We cannot rule out the fact that in a digital age like ours, bullying, rumour-mongering and so much more is the order of the day. Actors like every human, have a breaking point. Nse Ikpe-Etim speaking about mental health says:

“It’s funny that you ask about mental health seeing that it’s a topic that is not regularly spoken about in Nigeria or maybe Africa as a whole. Taking from a tweet I saw from Jemima Osunde recently, we all need therapists. And that’s like saying if you have malaria, you treat it by seeing a doctor. Right? So, I guess that’s how to handle it. When I feel depressed, I also change my diet or look for a safe haven which is mostly meditation for me.

“I gave a TEDx talk a while ago and I started with a slide of happy faces. Guess what the title of the talk was? “This is what mental health looks like.” And that’s the truth. Depression does not start with a morose face. We all mask it with smiles and laughter which becomes increasingly difficult when you are on my side of the divide.”

Speaking further, she touches on Nollywood and the lack of an enabling environment to attend to issues of mental health especially with issues of support for film creation.

“Every time I witness a storyteller’s dream die simply because the project did not get the required support, it hits pretty low. But as always, I remain hopeful.”
When issues that affect mental health happens, there is always the need for calm to help still the waters.

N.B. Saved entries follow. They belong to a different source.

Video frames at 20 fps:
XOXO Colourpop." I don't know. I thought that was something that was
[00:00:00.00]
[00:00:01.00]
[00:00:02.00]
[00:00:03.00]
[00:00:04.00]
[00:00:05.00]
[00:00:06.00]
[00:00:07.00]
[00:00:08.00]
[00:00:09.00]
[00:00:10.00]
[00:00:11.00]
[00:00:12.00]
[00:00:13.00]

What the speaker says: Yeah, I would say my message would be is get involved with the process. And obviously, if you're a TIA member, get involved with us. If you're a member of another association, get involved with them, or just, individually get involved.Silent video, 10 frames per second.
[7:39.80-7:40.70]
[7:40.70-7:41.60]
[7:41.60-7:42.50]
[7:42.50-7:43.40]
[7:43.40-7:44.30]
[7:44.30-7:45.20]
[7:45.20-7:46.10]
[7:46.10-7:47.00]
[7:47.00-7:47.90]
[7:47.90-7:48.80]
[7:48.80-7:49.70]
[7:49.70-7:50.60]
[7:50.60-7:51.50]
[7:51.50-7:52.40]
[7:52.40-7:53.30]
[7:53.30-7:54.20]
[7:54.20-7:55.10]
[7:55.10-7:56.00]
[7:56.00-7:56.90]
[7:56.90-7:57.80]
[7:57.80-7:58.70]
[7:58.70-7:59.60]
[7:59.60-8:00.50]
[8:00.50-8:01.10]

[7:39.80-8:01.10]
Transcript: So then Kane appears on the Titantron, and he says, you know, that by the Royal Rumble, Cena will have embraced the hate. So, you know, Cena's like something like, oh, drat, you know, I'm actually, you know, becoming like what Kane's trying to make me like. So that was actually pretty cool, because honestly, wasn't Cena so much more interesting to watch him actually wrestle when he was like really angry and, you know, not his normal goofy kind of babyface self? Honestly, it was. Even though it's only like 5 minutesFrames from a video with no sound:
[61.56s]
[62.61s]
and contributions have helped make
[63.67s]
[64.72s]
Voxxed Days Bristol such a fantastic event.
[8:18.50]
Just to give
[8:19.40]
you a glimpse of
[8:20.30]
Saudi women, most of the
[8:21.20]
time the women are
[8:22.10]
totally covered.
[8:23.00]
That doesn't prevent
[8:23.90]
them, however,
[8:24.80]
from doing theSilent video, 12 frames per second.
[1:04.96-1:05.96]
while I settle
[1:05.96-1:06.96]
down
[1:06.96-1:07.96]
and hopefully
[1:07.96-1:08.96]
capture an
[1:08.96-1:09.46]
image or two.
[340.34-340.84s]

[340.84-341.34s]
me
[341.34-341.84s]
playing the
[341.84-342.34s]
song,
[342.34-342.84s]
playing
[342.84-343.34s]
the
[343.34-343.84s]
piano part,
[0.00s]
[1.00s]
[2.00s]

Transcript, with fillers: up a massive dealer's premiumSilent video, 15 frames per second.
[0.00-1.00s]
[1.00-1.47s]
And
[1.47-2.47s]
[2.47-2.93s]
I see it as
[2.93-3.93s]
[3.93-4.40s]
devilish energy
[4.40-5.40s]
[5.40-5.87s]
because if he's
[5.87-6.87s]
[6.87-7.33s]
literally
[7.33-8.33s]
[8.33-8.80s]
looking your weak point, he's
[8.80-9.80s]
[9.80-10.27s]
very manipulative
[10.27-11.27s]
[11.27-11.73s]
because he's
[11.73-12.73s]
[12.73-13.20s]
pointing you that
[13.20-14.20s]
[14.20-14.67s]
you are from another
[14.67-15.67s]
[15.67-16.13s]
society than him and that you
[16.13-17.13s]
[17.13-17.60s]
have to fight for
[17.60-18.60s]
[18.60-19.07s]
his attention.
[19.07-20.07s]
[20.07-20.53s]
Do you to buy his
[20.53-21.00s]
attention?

Despite being a public figure, Nse Ikpe-Etim is a private person. She explains that she has learnt to stay within the limits of what comes with being in the public eye, an art she has mastered.

However, as a public figure, she has youngsters who look up to her, a sweet-bitter burden that affects some public figures.

Bending in to pressure, the demands of the public influences their actions. For Nse Ikpe-Etim, she admits that even though she is true to her actions, people must understand that she is still finding her way.

With awards and numerous recognitions to her name, the highlight of her career is knowing through her interactions with critics that she needs to do better. Speaking about this highlight, she says

“The times I got with critics all over the world as a member of the juries at different international film festivals. I get to watch films from around the world and see other people’s great works. For me, it highlights the things that I should do better.”

Another striking thing about the actor is the way she exudes confidence. While many yearn for when they will become recognised Internationally, she succinctly explains the International is right here waiting to be grabbed by the wise, passionate and hardworking actor,

“Hasn’t the international come to us? My take has always been, “Hone your craft, conquer your home front and enjoy the journey.”

Most of her avid followers keep asking when she will be back on the screen and the Silent Tsunami says this is coming sooner than expected.

In Allegiance To Womanhood
Besides being an actor, she is a voice for the voiceless woman. She believes in equality, she is a feminist.

“I am a feminist. I believe in equality and this is what we ask for. We ask that a nation like ours doesn’t throw us under the bus because we are deemed lesser than the man, we are all humans and deserve equal respect. Lawmakers owe us this and so much more.”

Nse Ikpe-Etim is the definition of what being a screen goddess is, an embodiment of success, simplicity, audacity, and versatility.